(Work item): Locate the word "Language" in the entries below, then gather every line that holds it.

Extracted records
_ _ _ _
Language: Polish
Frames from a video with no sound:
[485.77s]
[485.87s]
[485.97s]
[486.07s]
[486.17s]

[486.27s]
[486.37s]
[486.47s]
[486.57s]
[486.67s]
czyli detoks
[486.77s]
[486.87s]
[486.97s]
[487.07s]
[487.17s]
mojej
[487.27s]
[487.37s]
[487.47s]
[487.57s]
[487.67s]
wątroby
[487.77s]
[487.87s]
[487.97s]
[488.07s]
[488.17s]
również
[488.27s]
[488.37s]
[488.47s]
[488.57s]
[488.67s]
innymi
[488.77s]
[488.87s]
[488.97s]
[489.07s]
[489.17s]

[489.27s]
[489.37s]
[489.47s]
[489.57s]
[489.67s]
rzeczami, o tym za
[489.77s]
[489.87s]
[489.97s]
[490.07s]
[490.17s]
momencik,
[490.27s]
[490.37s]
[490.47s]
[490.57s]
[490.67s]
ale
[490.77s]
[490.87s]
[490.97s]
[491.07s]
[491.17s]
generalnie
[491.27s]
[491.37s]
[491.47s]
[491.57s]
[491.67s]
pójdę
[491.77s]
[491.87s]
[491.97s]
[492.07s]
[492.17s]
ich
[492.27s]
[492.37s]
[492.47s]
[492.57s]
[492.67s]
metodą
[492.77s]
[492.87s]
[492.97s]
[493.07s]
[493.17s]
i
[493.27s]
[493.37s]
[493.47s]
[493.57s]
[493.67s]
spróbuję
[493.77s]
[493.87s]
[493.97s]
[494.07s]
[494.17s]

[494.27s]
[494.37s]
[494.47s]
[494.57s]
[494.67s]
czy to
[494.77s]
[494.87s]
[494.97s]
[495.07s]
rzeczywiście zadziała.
_ _ _ _
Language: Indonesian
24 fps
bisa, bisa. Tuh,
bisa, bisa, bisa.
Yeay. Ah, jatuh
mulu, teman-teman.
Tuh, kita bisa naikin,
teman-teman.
_ _ _ _
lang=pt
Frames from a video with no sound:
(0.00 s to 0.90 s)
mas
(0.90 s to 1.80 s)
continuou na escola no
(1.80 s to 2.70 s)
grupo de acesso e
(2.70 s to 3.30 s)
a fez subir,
_ _ _ _
(Response):
Language: Polish
Language: Indonesian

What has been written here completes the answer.